(Entries taken from a collection)
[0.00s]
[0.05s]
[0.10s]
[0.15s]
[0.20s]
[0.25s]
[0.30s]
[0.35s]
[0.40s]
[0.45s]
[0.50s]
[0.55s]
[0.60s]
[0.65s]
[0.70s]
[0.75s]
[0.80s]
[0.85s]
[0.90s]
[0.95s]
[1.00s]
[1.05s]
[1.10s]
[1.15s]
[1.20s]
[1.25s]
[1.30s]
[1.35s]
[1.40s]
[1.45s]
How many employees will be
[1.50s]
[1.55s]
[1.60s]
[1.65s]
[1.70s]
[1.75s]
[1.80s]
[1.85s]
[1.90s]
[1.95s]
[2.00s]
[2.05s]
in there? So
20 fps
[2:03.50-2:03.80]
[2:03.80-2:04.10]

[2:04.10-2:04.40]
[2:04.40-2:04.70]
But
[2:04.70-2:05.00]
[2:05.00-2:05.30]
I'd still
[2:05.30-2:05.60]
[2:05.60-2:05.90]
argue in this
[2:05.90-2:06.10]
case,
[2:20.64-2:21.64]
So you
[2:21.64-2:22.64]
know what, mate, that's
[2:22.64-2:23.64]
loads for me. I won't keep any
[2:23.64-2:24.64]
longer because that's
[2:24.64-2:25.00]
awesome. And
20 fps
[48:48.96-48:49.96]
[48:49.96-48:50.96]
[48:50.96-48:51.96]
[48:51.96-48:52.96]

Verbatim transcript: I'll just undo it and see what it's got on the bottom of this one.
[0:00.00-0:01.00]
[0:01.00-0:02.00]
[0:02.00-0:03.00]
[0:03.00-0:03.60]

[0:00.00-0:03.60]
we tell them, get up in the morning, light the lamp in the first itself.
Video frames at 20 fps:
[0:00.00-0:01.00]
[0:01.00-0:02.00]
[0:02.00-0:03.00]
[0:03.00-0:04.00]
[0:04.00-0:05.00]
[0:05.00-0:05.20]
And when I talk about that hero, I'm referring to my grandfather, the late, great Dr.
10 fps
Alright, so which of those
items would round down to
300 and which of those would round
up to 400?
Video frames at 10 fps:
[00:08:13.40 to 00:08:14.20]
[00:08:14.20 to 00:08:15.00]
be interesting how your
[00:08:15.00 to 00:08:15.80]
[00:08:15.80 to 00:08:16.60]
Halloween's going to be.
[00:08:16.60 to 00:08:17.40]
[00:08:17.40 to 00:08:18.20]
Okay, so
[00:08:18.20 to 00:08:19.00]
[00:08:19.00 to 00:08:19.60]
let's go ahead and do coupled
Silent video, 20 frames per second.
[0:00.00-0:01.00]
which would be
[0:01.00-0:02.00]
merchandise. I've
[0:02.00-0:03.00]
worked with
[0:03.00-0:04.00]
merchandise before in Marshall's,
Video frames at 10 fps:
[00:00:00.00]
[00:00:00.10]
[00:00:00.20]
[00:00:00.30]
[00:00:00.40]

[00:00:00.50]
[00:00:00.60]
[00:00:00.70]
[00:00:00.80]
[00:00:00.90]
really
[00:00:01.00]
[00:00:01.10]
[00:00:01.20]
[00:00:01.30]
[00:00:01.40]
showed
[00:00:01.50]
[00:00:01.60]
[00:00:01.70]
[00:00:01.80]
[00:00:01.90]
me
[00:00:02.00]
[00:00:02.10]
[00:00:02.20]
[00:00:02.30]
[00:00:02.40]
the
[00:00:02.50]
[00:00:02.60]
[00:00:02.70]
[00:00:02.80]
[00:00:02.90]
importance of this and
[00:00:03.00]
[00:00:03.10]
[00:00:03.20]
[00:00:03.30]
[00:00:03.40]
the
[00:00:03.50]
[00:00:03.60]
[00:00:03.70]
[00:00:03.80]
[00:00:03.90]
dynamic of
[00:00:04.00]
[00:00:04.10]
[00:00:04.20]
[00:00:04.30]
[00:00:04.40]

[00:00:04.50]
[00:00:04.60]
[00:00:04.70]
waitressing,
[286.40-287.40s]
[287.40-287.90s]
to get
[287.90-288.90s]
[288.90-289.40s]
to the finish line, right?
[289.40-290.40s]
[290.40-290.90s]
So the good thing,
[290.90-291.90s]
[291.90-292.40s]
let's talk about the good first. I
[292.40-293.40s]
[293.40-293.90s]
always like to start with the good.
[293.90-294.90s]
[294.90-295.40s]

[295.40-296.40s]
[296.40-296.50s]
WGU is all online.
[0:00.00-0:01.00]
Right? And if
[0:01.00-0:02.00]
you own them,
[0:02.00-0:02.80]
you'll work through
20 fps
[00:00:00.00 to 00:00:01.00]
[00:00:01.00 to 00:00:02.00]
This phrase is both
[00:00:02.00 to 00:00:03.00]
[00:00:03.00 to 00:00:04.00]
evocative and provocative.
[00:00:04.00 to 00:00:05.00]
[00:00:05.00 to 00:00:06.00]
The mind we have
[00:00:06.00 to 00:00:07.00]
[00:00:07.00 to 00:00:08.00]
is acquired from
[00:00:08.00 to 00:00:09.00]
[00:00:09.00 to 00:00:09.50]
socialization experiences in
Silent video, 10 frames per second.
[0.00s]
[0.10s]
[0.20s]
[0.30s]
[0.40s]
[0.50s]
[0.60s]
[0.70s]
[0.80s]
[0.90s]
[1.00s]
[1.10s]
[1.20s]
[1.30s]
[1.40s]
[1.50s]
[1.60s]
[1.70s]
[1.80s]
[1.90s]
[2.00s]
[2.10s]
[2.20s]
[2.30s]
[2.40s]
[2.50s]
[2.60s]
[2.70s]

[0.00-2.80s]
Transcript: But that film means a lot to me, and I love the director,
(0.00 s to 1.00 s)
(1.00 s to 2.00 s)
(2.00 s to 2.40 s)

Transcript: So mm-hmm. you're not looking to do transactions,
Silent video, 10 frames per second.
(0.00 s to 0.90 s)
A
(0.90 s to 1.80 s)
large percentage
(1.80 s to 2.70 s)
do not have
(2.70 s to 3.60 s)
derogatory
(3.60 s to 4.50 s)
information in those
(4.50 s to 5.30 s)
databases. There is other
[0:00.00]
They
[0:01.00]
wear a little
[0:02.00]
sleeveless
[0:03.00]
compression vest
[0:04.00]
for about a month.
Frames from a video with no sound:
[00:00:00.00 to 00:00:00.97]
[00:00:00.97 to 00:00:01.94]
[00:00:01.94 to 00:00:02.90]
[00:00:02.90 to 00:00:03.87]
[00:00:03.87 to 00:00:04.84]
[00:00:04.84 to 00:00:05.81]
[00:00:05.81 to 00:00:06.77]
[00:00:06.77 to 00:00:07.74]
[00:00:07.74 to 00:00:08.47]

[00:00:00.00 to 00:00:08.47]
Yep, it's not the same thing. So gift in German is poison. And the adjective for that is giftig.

TASK OBJECTIVE: The records above should be restated exactly, line for line.

EXERCISE ANSWER:
[0.00s]
[0.05s]
[0.10s]
[0.15s]
[0.20s]
[0.25s]
[0.30s]
[0.35s]
[0.40s]
[0.45s]
[0.50s]
[0.55s]
[0.60s]
[0.65s]
[0.70s]
[0.75s]
[0.80s]
[0.85s]
[0.90s]
[0.95s]
[1.00s]
[1.05s]
[1.10s]
[1.15s]
[1.20s]
[1.25s]
[1.30s]
[1.35s]
[1.40s]
[1.45s]
How many employees will be
[1.50s]
[1.55s]
[1.60s]
[1.65s]
[1.70s]
[1.75s]
[1.80s]
[1.85s]
[1.90s]
[1.95s]
[2.00s]
[2.05s]
in there? So
20 fps
[2:03.50-2:03.80]
[2:03.80-2:04.10]

[2:04.10-2:04.40]
[2:04.40-2:04.70]
But
[2:04.70-2:05.00]
[2:05.00-2:05.30]
I'd still
[2:05.30-2:05.60]
[2:05.60-2:05.90]
argue in this
[2:05.90-2:06.10]
case,
[2:20.64-2:21.64]
So you
[2:21.64-2:22.64]
know what, mate, that's
[2:22.64-2:23.64]
loads for me. I won't keep any
[2:23.64-2:24.64]
longer because that's
[2:24.64-2:25.00]
awesome. And
20 fps
[48:48.96-48:49.96]
[48:49.96-48:50.96]
[48:50.96-48:51.96]
[48:51.96-48:52.96]

Verbatim transcript: I'll just undo it and see what it's got on the bottom of this one.
[0:00.00-0:01.00]
[0:01.00-0:02.00]
[0:02.00-0:03.00]
[0:03.00-0:03.60]

[0:00.00-0:03.60]
we tell them, get up in the morning, light the lamp in the first itself.
Video frames at 20 fps:
[0:00.00-0:01.00]
[0:01.00-0:02.00]
[0:02.00-0:03.00]
[0:03.00-0:04.00]
[0:04.00-0:05.00]
[0:05.00-0:05.20]
And when I talk about that hero, I'm referring to my grandfather, the late, great Dr.
10 fps
Alright, so which of those
items would round down to
300 and which of those would round
up to 400?
Video frames at 10 fps:
[00:08:13.40 to 00:08:14.20]
[00:08:14.20 to 00:08:15.00]
be interesting how your
[00:08:15.00 to 00:08:15.80]
[00:08:15.80 to 00:08:16.60]
Halloween's going to be.
[00:08:16.60 to 00:08:17.40]
[00:08:17.40 to 00:08:18.20]
Okay, so
[00:08:18.20 to 00:08:19.00]
[00:08:19.00 to 00:08:19.60]
let's go ahead and do coupled
Silent video, 20 frames per second.
[0:00.00-0:01.00]
which would be
[0:01.00-0:02.00]
merchandise. I've
[0:02.00-0:03.00]
worked with
[0:03.00-0:04.00]
merchandise before in Marshall's,
Video frames at 10 fps:
[00:00:00.00]
[00:00:00.10]
[00:00:00.20]
[00:00:00.30]
[00:00:00.40]

[00:00:00.50]
[00:00:00.60]
[00:00:00.70]
[00:00:00.80]
[00:00:00.90]
really
[00:00:01.00]
[00:00:01.10]
[00:00:01.20]
[00:00:01.30]
[00:00:01.40]
showed
[00:00:01.50]
[00:00:01.60]
[00:00:01.70]
[00:00:01.80]
[00:00:01.90]
me
[00:00:02.00]
[00:00:02.10]
[00:00:02.20]
[00:00:02.30]
[00:00:02.40]
the
[00:00:02.50]
[00:00:02.60]
[00:00:02.70]
[00:00:02.80]
[00:00:02.90]
importance of this and
[00:00:03.00]
[00:00:03.10]
[00:00:03.20]
[00:00:03.30]
[00:00:03.40]
the
[00:00:03.50]
[00:00:03.60]
[00:00:03.70]
[00:00:03.80]
[00:00:03.90]
dynamic of
[00:00:04.00]
[00:00:04.10]
[00:00:04.20]
[00:00:04.30]
[00:00:04.40]

[00:00:04.50]
[00:00:04.60]
[00:00:04.70]
waitressing,
[286.40-287.40s]
[287.40-287.90s]
to get
[287.90-288.90s]
[288.90-289.40s]
to the finish line, right?
[289.40-290.40s]
[290.40-290.90s]
So the good thing,
[290.90-291.90s]
[291.90-292.40s]
let's talk about the good first. I
[292.40-293.40s]
[293.40-293.90s]
always like to start with the good.
[293.90-294.90s]
[294.90-295.40s]

[295.40-296.40s]
[296.40-296.50s]
WGU is all online.
[0:00.00-0:01.00]
Right? And if
[0:01.00-0:02.00]
you own them,
[0:02.00-0:02.80]
you'll work through
20 fps
[00:00:00.00 to 00:00:01.00]
[00:00:01.00 to 00:00:02.00]
This phrase is both
[00:00:02.00 to 00:00:03.00]
[00:00:03.00 to 00:00:04.00]
evocative and provocative.
[00:00:04.00 to 00:00:05.00]
[00:00:05.00 to 00:00:06.00]
The mind we have
[00:00:06.00 to 00:00:07.00]
[00:00:07.00 to 00:00:08.00]
is acquired from
[00:00:08.00 to 00:00:09.00]
[00:00:09.00 to 00:00:09.50]
socialization experiences in
Silent video, 10 frames per second.
[0.00s]
[0.10s]
[0.20s]
[0.30s]
[0.40s]
[0.50s]
[0.60s]
[0.70s]
[0.80s]
[0.90s]
[1.00s]
[1.10s]
[1.20s]
[1.30s]
[1.40s]
[1.50s]
[1.60s]
[1.70s]
[1.80s]
[1.90s]
[2.00s]
[2.10s]
[2.20s]
[2.30s]
[2.40s]
[2.50s]
[2.60s]
[2.70s]

[0.00-2.80s]
Transcript: But that film means a lot to me, and I love the director,
(0.00 s to 1.00 s)
(1.00 s to 2.00 s)
(2.00 s to 2.40 s)

Transcript: So mm-hmm. you're not looking to do transactions,
Silent video, 10 frames per second.
(0.00 s to 0.90 s)
A
(0.90 s to 1.80 s)
large percentage
(1.80 s to 2.70 s)
do not have
(2.70 s to 3.60 s)
derogatory
(3.60 s to 4.50 s)
information in those
(4.50 s to 5.30 s)
databases. There is other
[0:00.00]
They
[0:01.00]
wear a little
[0:02.00]
sleeveless
[0:03.00]
compression vest
[0:04.00]
for about a month.
Frames from a video with no sound:
[00:00:00.00 to 00:00:00.97]
[00:00:00.97 to 00:00:01.94]
[00:00:01.94 to 00:00:02.90]
[00:00:02.90 to 00:00:03.87]
[00:00:03.87 to 00:00:04.84]
[00:00:04.84 to 00:00:05.81]
[00:00:05.81 to 00:00:06.77]
[00:00:06.77 to 00:00:07.74]
[00:00:07.74 to 00:00:08.47]

[00:00:00.00 to 00:00:08.47]
Yep, it's not the same thing. So gift in German is poison. And the adjective for that is giftig.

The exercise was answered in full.